Zenith Coal Mining Community
/Janice Matthews Smith discusses in her book, Looking Back, the mining operation and surrounding community of Zenith, Tennessee. Zenith today is a forest, high bluff, a few homes and no sign whatsoever of industry. However, in 1913 the O&W Railroad arrived at Zenith and as always happened where the train stopped, a community grew.
This community, as with so many early 1900’s communities in Appalachia, grew around coal mines. The first mines that were opened weren’t very profitable. However, other areas proved worthy of the investment and the mining operation continued in Zenith for thirty years.
Across the Eastern United States organizing and strife surrounding unions in coal mines has become legendary. Fentress and Scott counties can claim their own share of that drama and the violence in Zenith actually broke the community and ultimately ended the mining operation. Mrs. Smith records no less than 4 shootings at the mines.
The first victim she lists is an unnamed man shot in then neck in a home, although she doesn’t say if it was his own home. “Union men hid behind the bluffs and surrounded Zenith” at that time.
The second shooting involved Sheriff Wolford Smith. He was shot from the bluffs hitting him in the leg when he stepped out of the company store.
The next law enforcement officer involved in a Zenith shooting was Sheriff Taylor who responded to a call that Bud Markel was at the company store with a .38 special. Bud Markel was not a local man but had come to work in the mines. He befriended Ed Slaven and stayed in the Slaven home. However, he drank and he was a mean and destructive drunk. Mr. Slaven told Bud he’d have to change his ways or find somewhere else to stay. He got drunk again and went into the company store with the weapon and that’s when Sheriff Taylor was called in. Markel offered to surrender, allowing the sheriff to move in close to him and then he shot him in the chest. His friend grabbed the sheriff’s gun and shot Markel. Both men died from their wounds.

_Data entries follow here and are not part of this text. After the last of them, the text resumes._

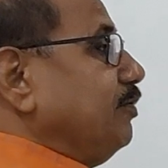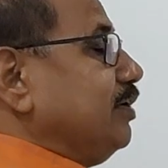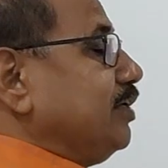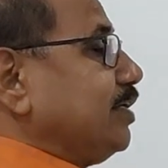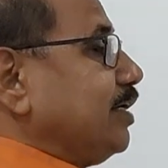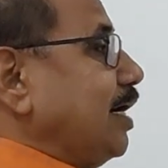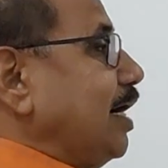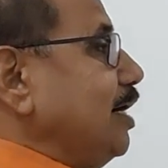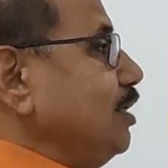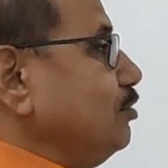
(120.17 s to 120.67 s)
will
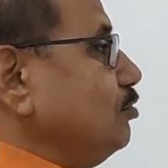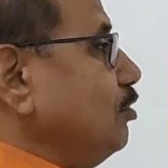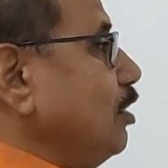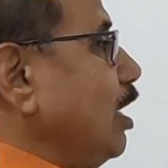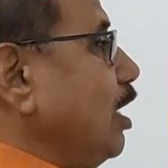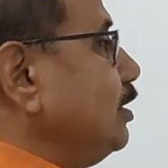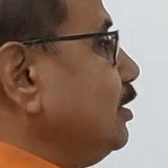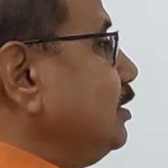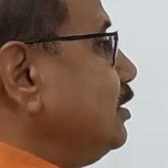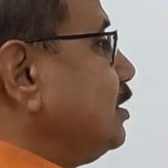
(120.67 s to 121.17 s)
try to
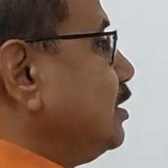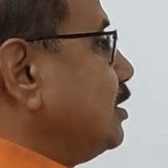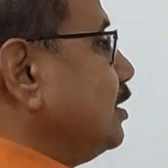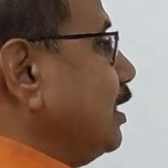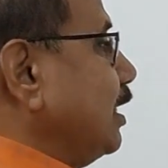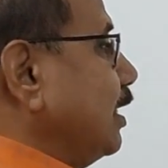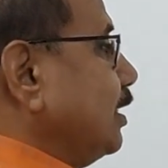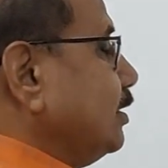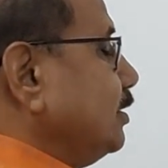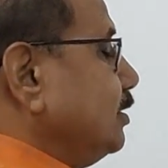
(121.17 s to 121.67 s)

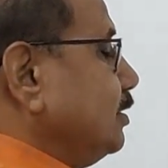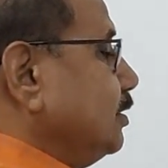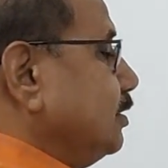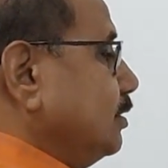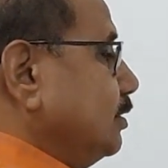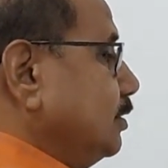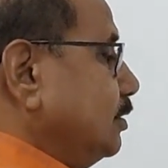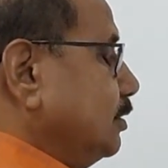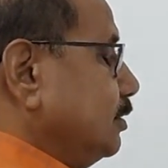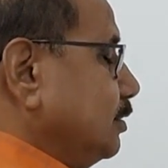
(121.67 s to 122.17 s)
understand
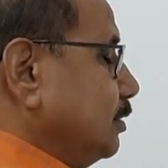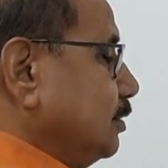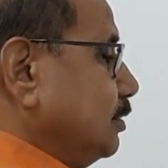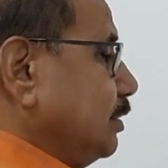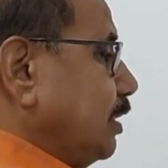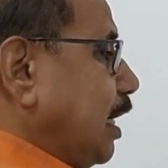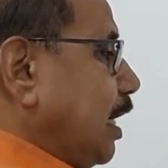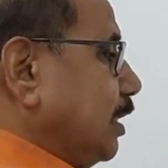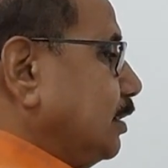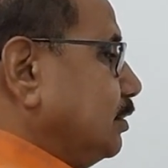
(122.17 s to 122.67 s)

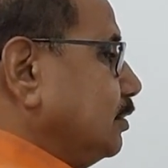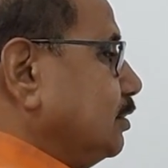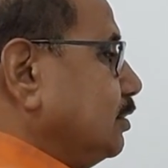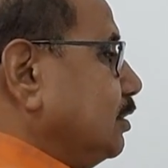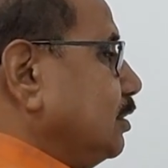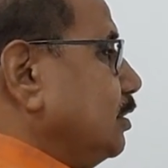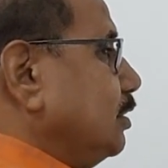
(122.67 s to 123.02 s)
that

At least one more shooting is remembered when someone shot into the store at Mt. Helen. No one was reported injured at that time.
The final shooting victim Mrs. Matthews details was Cap Woods. He was tasked with driving the payroll from Union Bank in Jamestown to Zenith; concerned by all the violence in the area he swapped trucks with a foreman from the mines, although the foreman drove Mr. Woods’ truck along behind him. As the pair reached “Noah Buck” hill, shots were fired from both sides. Ten men were arrested and fearing a lynching, they were held in Nashville until the trial when all were cleared.
The Zenith mines closed around 1941 leaving many men unemployed. Some went to work in the Wilder coal mines while others found mining positions in Kentucky and Virginia. Still others went to the logging woods which continue to employee folks on the mountain today.
The railroad tracks were taken up from Zenith in 1955.